Sir Joshua Reynolds, P.R.A.
- Sir Joshua Reynolds, P.R.A.
- Portrait of Sir Gerard Napier, 6th Bt. (1739–1765), of Middle Marsh Hall and Moor Crichel, Dorset, in the uniform of the Dorsetshire Militia
- inscribed and dated, lower left: Sr. Gerrard Napier Bt. / Fil: Bridg: Phelips / 1763; and inscribed on an old label, verso: ...m[?] Phelips Esq / Montacute House
- oil on canvas
By inheritance from the sitter, who died without heirs, to his uncle, Edward Phelips Esq. (1725–1797) of Montacute, in Somerset;
By descent to Gerard Phelips Esq., at Montacute House;
By whom sold ('The Property of Gerard Phelips, Esq., removed from Montacute House, Somerset'), London, Christie’s, 29 November 1929, lot 45, to Vicars for £4,410 (reproduced in the catalogue);
Vice Admiral Lachlan Donald Ian Mackinnon (1882–1948), CB, CVO (according to a hand written label, verso);
With Vicars Bros., London, 1936;
Private collection, Dorset, until 1972.
Apollo, vol. XXIII, January 1936;
E.K. Waterhouse, Reynolds, London 1941, p. 51;
D. Mannings and M. Postle, Sir Joshua Reynolds, A complete catalogue of his paintings, 2 vols, New Haven and London 2000, text vol., p. 350, no. 1329 (as untraced), plates vol., reproduced p. 305, pl. 629.

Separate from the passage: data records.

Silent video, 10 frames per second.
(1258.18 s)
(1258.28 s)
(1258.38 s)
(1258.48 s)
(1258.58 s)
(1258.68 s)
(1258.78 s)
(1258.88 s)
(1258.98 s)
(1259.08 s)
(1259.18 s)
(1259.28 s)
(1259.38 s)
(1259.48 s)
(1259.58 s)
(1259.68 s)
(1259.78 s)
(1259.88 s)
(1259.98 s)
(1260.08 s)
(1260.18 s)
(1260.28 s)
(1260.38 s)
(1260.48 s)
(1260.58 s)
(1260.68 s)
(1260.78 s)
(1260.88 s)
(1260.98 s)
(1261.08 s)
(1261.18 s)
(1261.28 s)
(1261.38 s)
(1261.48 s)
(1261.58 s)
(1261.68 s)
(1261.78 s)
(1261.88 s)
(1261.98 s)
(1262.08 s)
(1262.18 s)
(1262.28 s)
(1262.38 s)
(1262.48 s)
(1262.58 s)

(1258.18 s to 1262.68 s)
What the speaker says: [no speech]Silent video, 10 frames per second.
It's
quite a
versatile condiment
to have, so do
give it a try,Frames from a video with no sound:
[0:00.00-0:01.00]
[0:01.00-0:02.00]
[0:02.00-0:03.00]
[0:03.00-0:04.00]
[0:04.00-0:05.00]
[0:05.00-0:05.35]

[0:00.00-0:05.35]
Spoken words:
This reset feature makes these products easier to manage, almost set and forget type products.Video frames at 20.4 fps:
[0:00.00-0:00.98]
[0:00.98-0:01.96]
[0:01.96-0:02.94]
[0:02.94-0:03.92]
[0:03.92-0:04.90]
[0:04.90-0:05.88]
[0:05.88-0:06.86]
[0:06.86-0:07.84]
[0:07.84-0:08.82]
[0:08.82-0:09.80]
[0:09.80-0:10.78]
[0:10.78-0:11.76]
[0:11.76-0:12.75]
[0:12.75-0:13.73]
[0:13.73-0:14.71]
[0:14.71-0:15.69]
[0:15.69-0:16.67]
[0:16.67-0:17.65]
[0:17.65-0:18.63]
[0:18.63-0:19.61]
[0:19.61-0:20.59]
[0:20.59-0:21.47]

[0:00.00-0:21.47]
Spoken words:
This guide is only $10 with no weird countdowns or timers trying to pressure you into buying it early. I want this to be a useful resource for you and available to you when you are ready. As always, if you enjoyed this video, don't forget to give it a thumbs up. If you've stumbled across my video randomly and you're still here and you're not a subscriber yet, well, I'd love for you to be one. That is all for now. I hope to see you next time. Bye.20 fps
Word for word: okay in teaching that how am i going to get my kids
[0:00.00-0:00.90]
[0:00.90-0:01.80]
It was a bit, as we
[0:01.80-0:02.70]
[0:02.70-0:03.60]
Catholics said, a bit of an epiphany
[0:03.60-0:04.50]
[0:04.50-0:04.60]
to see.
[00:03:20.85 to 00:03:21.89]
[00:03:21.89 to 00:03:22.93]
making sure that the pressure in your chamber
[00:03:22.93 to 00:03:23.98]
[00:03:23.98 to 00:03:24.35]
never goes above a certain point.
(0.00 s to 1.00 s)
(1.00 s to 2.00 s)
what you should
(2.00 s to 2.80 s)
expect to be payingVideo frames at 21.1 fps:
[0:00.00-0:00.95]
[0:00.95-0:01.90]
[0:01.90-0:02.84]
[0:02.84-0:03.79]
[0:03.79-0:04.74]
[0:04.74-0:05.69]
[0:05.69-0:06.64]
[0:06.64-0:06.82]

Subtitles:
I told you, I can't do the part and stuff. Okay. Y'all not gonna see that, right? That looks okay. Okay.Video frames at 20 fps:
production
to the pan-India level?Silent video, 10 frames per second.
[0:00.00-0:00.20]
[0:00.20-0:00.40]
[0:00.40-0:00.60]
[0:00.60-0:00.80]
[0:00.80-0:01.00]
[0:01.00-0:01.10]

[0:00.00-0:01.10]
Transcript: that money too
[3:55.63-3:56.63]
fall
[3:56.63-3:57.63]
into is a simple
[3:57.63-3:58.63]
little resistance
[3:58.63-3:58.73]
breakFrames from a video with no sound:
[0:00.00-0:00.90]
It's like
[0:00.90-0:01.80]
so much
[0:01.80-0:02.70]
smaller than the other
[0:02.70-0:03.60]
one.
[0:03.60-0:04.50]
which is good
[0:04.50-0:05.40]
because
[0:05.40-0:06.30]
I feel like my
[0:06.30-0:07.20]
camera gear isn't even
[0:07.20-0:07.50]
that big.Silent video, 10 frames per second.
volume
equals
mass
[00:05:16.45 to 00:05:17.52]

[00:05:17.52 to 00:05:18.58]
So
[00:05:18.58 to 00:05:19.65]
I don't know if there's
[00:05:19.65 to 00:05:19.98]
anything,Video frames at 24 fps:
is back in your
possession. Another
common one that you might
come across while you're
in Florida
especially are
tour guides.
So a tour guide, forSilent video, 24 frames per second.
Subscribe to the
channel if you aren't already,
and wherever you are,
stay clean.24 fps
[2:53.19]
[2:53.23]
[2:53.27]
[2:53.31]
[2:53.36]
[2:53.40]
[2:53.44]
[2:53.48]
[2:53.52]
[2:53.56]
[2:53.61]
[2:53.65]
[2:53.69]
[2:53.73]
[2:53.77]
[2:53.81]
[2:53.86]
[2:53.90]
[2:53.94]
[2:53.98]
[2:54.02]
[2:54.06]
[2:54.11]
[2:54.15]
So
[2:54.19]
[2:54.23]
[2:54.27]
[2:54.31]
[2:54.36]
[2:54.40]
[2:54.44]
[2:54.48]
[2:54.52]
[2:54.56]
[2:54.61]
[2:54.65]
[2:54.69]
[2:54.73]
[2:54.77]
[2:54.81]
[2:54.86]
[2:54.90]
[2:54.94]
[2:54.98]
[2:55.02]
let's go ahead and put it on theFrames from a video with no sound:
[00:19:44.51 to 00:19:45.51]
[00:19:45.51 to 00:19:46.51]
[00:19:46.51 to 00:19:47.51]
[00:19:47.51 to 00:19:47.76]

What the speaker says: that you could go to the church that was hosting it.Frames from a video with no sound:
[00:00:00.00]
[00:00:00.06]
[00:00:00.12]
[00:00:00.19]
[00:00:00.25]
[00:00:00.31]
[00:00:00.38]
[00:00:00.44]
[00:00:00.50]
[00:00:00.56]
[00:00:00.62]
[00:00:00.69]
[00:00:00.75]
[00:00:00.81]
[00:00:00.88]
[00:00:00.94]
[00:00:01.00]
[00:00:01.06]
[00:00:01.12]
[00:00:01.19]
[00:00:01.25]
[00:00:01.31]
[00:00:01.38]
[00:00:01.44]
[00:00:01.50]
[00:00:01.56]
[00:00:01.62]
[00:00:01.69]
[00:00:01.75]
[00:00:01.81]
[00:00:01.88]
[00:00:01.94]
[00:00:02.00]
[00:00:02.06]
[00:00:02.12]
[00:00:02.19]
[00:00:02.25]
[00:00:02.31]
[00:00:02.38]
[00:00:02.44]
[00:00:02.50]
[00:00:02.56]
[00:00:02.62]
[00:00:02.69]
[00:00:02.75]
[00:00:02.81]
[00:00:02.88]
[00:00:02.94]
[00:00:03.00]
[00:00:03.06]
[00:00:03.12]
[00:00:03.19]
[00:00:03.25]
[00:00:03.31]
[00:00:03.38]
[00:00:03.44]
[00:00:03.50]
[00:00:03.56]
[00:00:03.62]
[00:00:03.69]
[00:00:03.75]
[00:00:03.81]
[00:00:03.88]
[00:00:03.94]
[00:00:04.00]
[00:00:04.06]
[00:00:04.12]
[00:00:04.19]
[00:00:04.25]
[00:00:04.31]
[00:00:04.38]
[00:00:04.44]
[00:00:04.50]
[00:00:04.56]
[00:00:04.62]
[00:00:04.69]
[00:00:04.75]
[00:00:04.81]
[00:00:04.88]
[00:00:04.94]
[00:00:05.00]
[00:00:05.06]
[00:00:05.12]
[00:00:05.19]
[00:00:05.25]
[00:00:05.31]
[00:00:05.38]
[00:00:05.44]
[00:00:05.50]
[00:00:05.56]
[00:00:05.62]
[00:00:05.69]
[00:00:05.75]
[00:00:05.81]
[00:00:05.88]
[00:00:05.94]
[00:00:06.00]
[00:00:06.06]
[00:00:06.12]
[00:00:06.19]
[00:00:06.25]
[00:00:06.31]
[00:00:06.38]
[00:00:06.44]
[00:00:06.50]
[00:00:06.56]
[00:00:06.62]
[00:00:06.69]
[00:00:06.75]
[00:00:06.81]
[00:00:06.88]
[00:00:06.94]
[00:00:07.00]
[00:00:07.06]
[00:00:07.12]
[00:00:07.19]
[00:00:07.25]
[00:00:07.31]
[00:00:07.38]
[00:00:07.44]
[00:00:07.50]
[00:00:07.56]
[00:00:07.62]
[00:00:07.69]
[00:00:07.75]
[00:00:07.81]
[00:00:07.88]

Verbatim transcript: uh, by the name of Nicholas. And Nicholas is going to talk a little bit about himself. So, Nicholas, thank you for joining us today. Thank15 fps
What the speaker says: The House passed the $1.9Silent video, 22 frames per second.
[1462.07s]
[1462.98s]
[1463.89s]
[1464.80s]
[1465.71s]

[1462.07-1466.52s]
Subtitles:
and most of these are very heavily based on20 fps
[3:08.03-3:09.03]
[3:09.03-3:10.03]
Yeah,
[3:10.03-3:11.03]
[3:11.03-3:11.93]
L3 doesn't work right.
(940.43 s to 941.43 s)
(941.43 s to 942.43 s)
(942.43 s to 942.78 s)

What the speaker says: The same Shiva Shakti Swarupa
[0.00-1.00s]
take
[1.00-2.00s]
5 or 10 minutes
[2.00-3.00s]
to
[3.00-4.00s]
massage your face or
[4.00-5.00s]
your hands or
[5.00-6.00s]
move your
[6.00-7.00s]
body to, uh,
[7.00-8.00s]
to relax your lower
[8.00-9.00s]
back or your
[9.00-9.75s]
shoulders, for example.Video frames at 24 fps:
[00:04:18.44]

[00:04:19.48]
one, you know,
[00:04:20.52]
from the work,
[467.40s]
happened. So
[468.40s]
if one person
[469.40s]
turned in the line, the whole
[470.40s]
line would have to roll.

Napier lived at Crichel House, in Dorset, which had been re-built, following a fire in 1742, ‘in great splendour’ by William Bastard and Francis Cartwright for his uncle, Sir William Napier, 4th Bt. (c. 1696–1753), where this picture would have hung.1 The Crichel estate had been in the Napier family since the reign of James I and the original Jacobean house had been built by Sir Nathaniel Napier (d. 1635), High Sherriff and Member of Parliament for Dorset. Upon the 6th Baronet’s death, without an heir, Crichel passed to his cousin, Humphrey Sturt, the son of his father’s sister, Diana Napier and her husband, another Humphrey Sturt, of nearby Horton. An amateur architect himself, Sturt extensively remodelled the house, engaging the young James Wyatt to design the interiors, such that it was described in 1774 as being ‘so immensely enlarged that it has the appearance of a mansion of a prince, more than that of a country gentleman’.2
The majority of Napier’s estates, however, passed to his maternal uncle, Edward Phelips (1725–1797), who had inherited Montacute House in neighbouring Somerset from his grandfather, Sir Edward Phelips (1638–1699). Edward recorded the inheritance in his autobiography under 1765: 'January 25 died at Critchil [sic] my much lamented poor nephew Sir Gerrard Napier, bart... I found by his will he had been so good to leave me all his estate in Somerset, which turned out to be Shepton Montacute, Cucklington, Stoke [Trister] and Bayford, North Cheriton, Wooleston [in Stogursey], Cannington, and some fields in Lyng and Bridgwater'.3 The manors of Shepton Montague, Cucklington, Stoke Trister and Bayford had come into the Napier family from Sir Hugh Wyndham of Silton (1602–1684), one of whose daughters had married Sir Nathaniel Napier, 2nd Bt. (1636–1709), great-grandfather of Sir Gerard. Along with these extensive estates this painting, together with a number of other Napier family portraits, also went to Napier’s uncle at Montacute House, where it hung until the late 1920s, when the house was sold and the collection dispersed at auction.
Painted wearing the uniform of a Lieutenant in the Dorsetshire militia, Napier sat to Reynolds in November and early December 1762, with four appointments and a payment of 10 guineas recorded in the artist’s Ledger. His wife, Elizabeth, Lady Napier, also sat on those four days for a pendant portrait, apparently in the guise of the goddess Diana (untraced). A posthumous replica of the present portrait, painted in 1768, three years after the sitter’s death, which is almost identical but without the tricorn hat and with a different landscape background, is in a private collection (see Mannings 2000, no. 1330). This second version was also in the Christie’s 1929 Phelips of Montacute sale, lot 46, where it sold for £651.
In David Mannings’ catalogue raisonné of Joshua Reynolds’ paintings, published in 2000, this picture is listed as untraced and the compiler refers to a reference in Ellis Waterhouse’s notes, held at the Paul Mellon Centre for Studies in British Art, which state that this painting was stolen in May 1972 ‘from a collector’s home in a village near Sherborne, Dorset’ (see Mannings 2000, p. 350). All issues of legal ownership have now been resolved and the consignor of this painting has full legal title to the painting. A certificate of legal title is available upon request from the department.
1. Country Life, 18 January 1908, p. 94.
2. John Hutchins, The History and Antiquities of the County of Dorset, 1774.
3. Phelips Mss, The National Archives, DD\PH 224/114.